The Obama administration’s use of executive fiat to prohibit schools from maintaining sex-separated facilities encountered its first national legal challenge today when nine states (Alabama, West Virginia, Wisconsin, Tennessee, Texas, Oklahoma, Louisiana, Utah, and Georgia) and officials from two other states (Maine and Arizona) sued the federal government and Obama administration officials.
At issue is the administration’s recent directive that has been decried by parents and students across the country, mandating that schools open their locker rooms, showers, and bathrooms regardless of biological reality. In the lawsuit, the states labeled the president’s bathroom directive “radical,” arguing that the administration “conspired to turn workplaces and educational settings across the country into laboratories for social experiments.” They also claim that the president’s bathroom directive, which was issued using executive authority and without a congressional vote, “flouted the democratic process.”
Administration officials concluded in the bathroom directive that Title IX of the Civil Rights Act requires schools to allow students to use whichever showers, locker rooms, housing, changing facilities, and restrooms are consistent with their internal gender identity, regardless of their biological sex.

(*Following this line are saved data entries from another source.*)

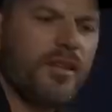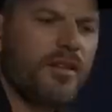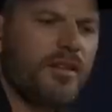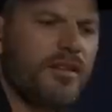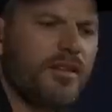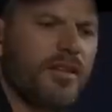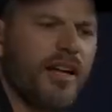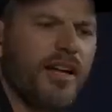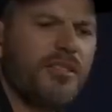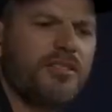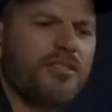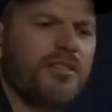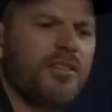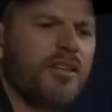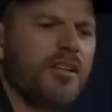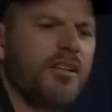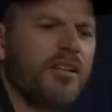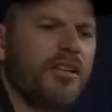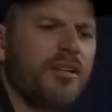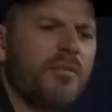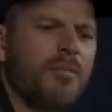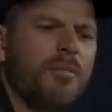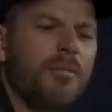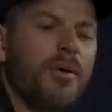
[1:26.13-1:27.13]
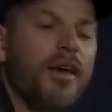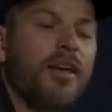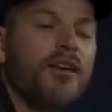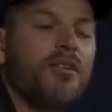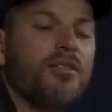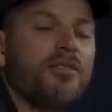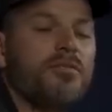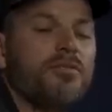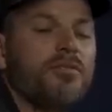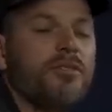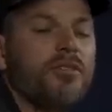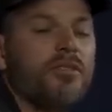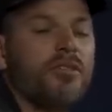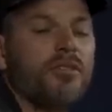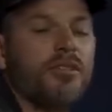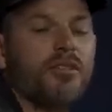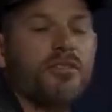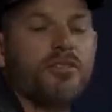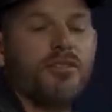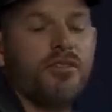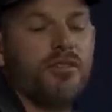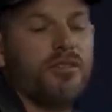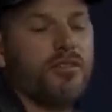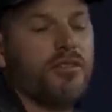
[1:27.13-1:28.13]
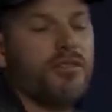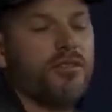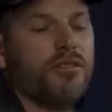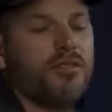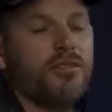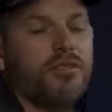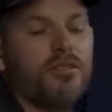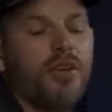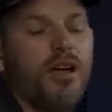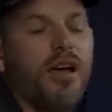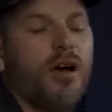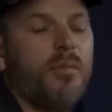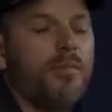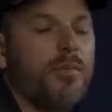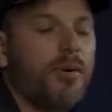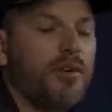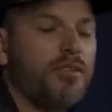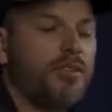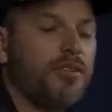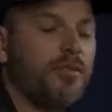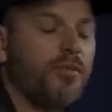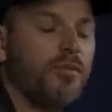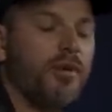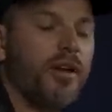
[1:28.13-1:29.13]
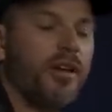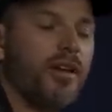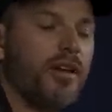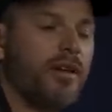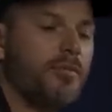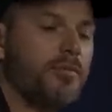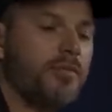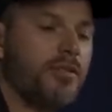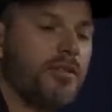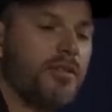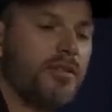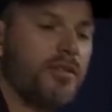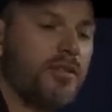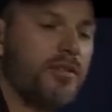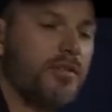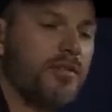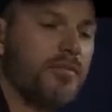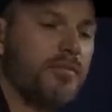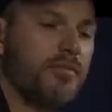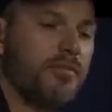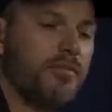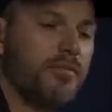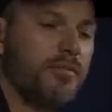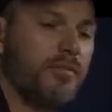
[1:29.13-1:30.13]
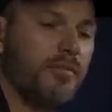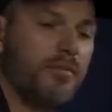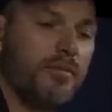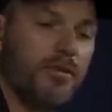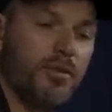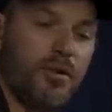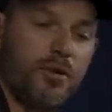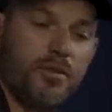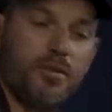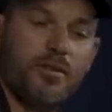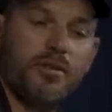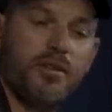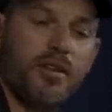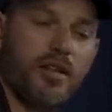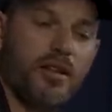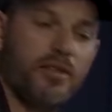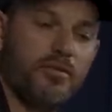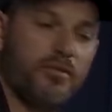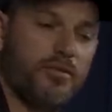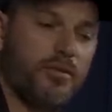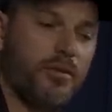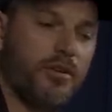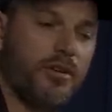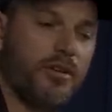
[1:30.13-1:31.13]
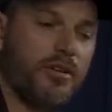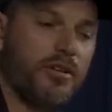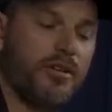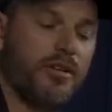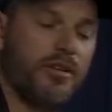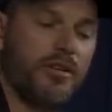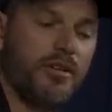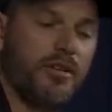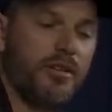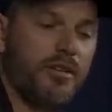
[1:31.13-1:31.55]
That's in Bakersfield. It's just a stop on your way up to Northern California.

In a letter to school districts, the Departments of Justice and Education threatened to withhold federal education funding from school districts that refused to comply with the Administration’s new rules.
The administration’s interpretation contradicts the original intent and traditional interpretation of Title IX, which allows schools to protect the privacy of students by maintaining separate “facilities for the different sexes.” Even liberal Supreme Court Justice Ruth Bader Ginsburg, then a professor at Columbia Law School, wrote in a 1975 Washington Post editorial that because of privacy concerns, equal access and a prohibition on sex discrimination do not exclude separate facilities for changing and using the bathroom.
Officials from the eleven states that filed this lawsuit should be commended for listening to the voice of the people and pushing back against this blatant executive overreach.
It should be no surprise that Washington state, which has its own ongoing fight over bathroom access and privacy concerns, did not join the other eleven states and officials that filed the lawsuit today. The unelected Washington State Human Rights Commission issued a rule last December that prohibits businesses and other places of public accommodation from protecting the privacy of their patrons by ensuring that facility use is determined by biological sex.
Initiative No. 1515, which was filed in response to the Human Rights Commission’s bathroom rule, would repeal the rule and allow businesses, not unelected state bureaucrats, to decide their own bathroom policies.